Vote with your wallet

Real Seeds have been my preferred source for seeds since I started growing my own. I found them around 2012 and loved that they were encouraging people to save their own seed, which if everyone did perfectly would put them out of business. They introduced me to concepts like food sovereignty, seed saving and soil health. It was a completely new way of me viewing my food and understanding more of the complexities around how it is grown. 

They are an independent, family run business dedicated to sustainable living and their website contains detailed instructions on saving seeds, as well as guidance on setting up your own seed circles. They sell heritage varieties which are grown and tested in the UK and often come with a lovely bit of background. Many of these plants are no longer grown commercially and without the hard work of seed savers would have disappeared already. Those disappearing varieties are a part of our collective heritage, making the decision to grow them instead of an F1 hybrid is a way of keeping that part of our culture alive. 
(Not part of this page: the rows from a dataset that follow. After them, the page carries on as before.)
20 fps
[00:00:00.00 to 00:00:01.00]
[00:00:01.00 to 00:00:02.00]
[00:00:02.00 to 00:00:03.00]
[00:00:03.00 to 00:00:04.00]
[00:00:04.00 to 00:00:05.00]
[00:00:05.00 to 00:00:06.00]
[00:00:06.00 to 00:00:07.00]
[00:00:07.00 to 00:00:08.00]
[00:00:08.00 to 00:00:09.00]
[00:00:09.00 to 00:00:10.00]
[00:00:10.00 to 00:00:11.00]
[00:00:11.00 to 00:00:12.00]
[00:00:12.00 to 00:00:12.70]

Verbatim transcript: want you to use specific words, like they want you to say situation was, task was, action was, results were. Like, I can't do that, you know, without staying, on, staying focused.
We can’t control the decisions of companies that we buy from, but we can choose to buy from companies who make decisions in line with our own values. Voting with your wallet is a way of giving resources and energy to organisations that share the same dreams for the world as you do. Consciously choosing to support those businesses will impact what the world will become. 

As I write this they are receiving so many orders that their website keeps crashing and they only open their online shop once a week as they can’t keep up with demand. Although this meant that I had to wait a little bit longer for my Christmas seeds it fills me with hope. There are many others out there who want to either make ethical purchasing decisions, try growing their own vegetables or maybe learn more about heritage varieties. Across the country there will be a legion of organic, non GMO, sustainably raised seeds being nestled into the earth, ready to stretch out and greet the sky. 
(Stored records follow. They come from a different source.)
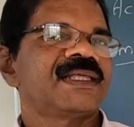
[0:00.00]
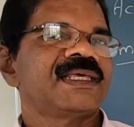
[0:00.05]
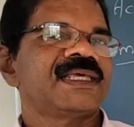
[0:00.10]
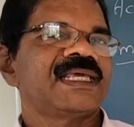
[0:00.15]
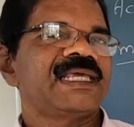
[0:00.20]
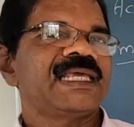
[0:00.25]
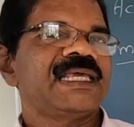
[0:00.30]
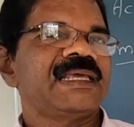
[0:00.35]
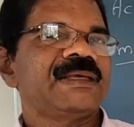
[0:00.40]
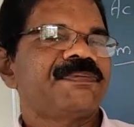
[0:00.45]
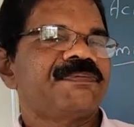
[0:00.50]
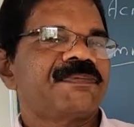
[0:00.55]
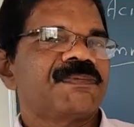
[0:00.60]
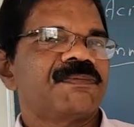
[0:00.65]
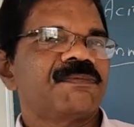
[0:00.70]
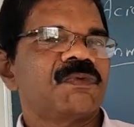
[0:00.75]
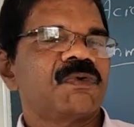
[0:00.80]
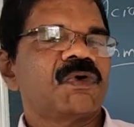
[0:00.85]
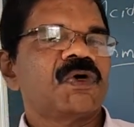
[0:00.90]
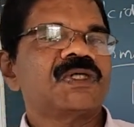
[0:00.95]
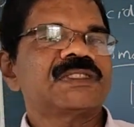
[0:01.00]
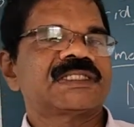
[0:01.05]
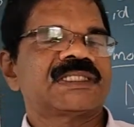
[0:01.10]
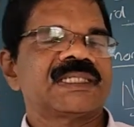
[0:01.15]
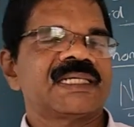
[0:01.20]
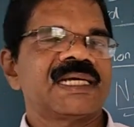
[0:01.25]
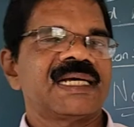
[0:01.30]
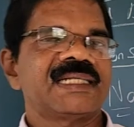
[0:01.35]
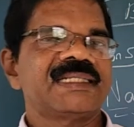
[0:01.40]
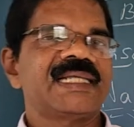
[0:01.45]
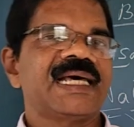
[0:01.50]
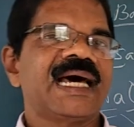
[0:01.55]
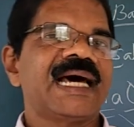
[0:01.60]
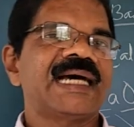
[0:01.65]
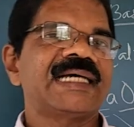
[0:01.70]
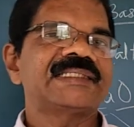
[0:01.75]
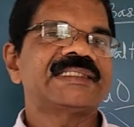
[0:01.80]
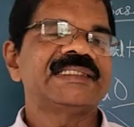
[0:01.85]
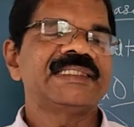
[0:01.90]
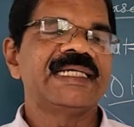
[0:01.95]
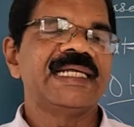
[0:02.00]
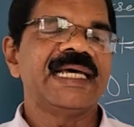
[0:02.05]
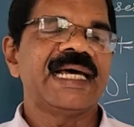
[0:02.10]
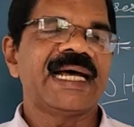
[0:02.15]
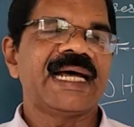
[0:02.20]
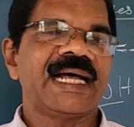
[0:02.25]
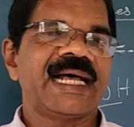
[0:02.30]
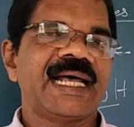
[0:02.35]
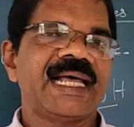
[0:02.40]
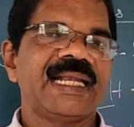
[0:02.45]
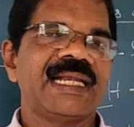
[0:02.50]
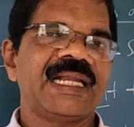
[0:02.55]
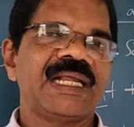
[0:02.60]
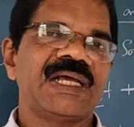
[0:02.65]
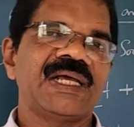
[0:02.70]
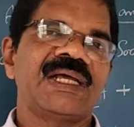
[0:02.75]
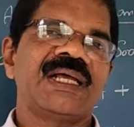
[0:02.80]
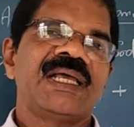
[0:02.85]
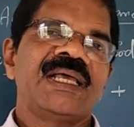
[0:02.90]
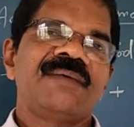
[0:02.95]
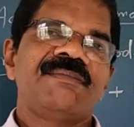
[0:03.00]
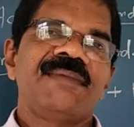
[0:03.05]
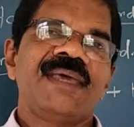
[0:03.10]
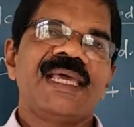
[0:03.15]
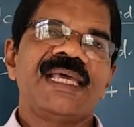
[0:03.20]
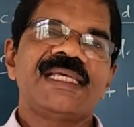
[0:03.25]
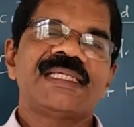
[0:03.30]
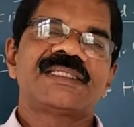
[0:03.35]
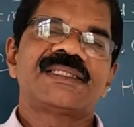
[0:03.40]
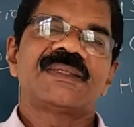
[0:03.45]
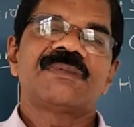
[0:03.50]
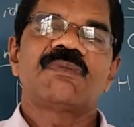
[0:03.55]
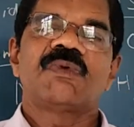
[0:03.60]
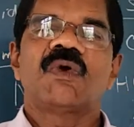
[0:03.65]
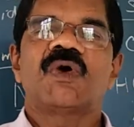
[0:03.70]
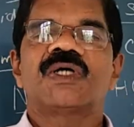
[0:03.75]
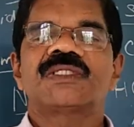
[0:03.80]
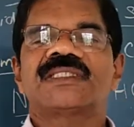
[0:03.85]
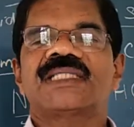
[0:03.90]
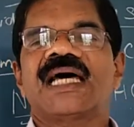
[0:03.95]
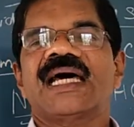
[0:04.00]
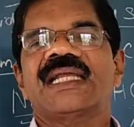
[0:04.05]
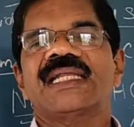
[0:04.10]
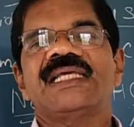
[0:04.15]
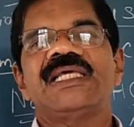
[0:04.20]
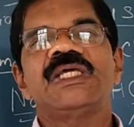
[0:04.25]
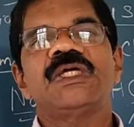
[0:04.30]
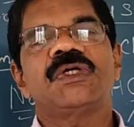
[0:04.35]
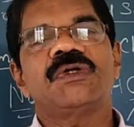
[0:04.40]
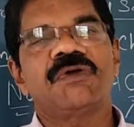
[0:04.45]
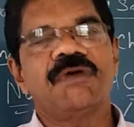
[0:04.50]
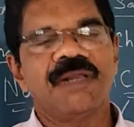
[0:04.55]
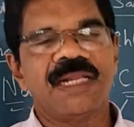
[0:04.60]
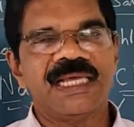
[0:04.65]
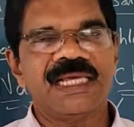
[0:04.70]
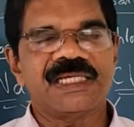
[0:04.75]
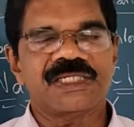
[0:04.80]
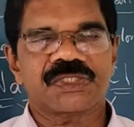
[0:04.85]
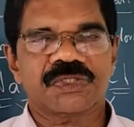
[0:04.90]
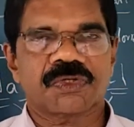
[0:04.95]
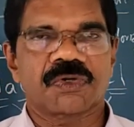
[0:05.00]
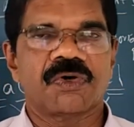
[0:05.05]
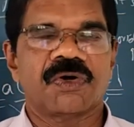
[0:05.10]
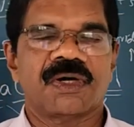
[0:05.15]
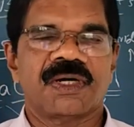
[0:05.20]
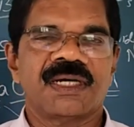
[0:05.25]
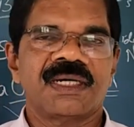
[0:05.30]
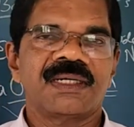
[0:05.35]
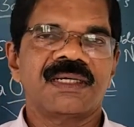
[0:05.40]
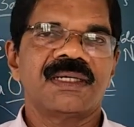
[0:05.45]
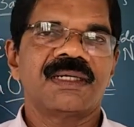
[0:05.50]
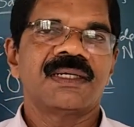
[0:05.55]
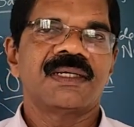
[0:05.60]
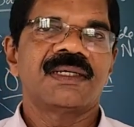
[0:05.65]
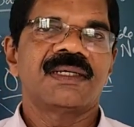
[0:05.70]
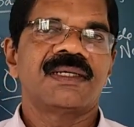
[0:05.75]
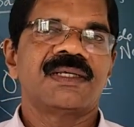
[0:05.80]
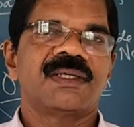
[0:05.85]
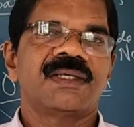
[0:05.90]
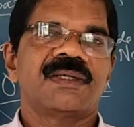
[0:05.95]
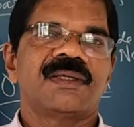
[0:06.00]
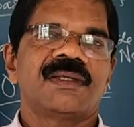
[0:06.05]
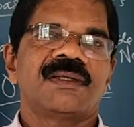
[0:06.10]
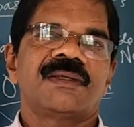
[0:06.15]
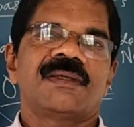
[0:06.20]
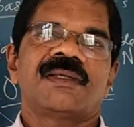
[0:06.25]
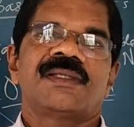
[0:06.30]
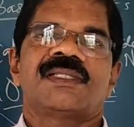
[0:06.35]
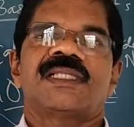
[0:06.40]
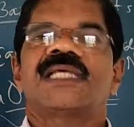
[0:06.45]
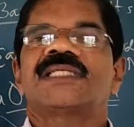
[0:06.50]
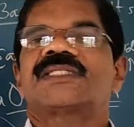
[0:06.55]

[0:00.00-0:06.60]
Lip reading: If both the acid and base both are equally strong, the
Learning from Black Lives Matter

In recent weeks there has been a big push to make the Black Lives Matter movement even more visible. Although I spoke about this a lot on my personal social media, I didn’t do anything to raise any sort of awareness through this platform. This was wrong of me. Typical behaviour of a person who doesn’t have to confront these issues day to day, and I am sorry. 

If you do not know what Black Lives Matter is, please refer to their website and do some reading. 

What does Black Lives Matter have to do with peas? Why am I writing on a gardening blog about this?

I think that the media around gardening and growing is not welcoming to Black people, and that the institutes that shape our thought around gardening and growing are built on racial inequality. The pinnacle of British gardening, the Royal Horticulturist Society, has at its roots an entanglement with eugenics and much of white gardening is an expression of colonialism (I will write more on this later). These elements have built an environment that is homogeneous and exclusionary. 

To throw this back into gardening terms. Monocultures are good for industrial growers, but not for bees or the environment. They don’t really exist in nature and so need to be reinforced by chemical agents. We have a monoculture in British gardening and because we are in the middle of it we struggle to see the damage it causes. 

Gardeners are always learning about the invisible connections between different systems and how they affect each other, we need to realise that we too are living things who are just as connected to wider systems as our tomato plants are to the bees. We are not separate from nature, and just as we try to shape and control the forces around our plants we too are shaped and controlled by forces larger than ourselves.

Black Lives Matter has caused people to rush out and buy books to educate themselves about how systemic racial oppression exists in everyday life, and to try to understand what they can do about it. We are becoming more aware of what our lives of convenience are built on, and the terrible cost of the advantages that we take for granted. I only inhabit a small space online, with the tiniest contribution to social media – but I want to use it to say that I can see that things need to change here. I don’t fully understand how to make that happen, but I’m learning. 

Gardening for me is spiritually and mentally soothing, and brings me a calmness I don’t get from anything else. Having that connection to the land brings me joy. Not everyone is going to feel the same way about it as me, but everyone should have the chance to. Growing your own food and making your land welcoming for wildlife can be a radical political act which links into building communities, environmental action and food justice. If something is radical it has to be accessible to everyone, and right now it isn’t. By learning from Black Lives Matter I hope we can start to see the systems that exist that result in inequalities and exclusion in a whole variety of areas and learn how we can proactively dismantle them.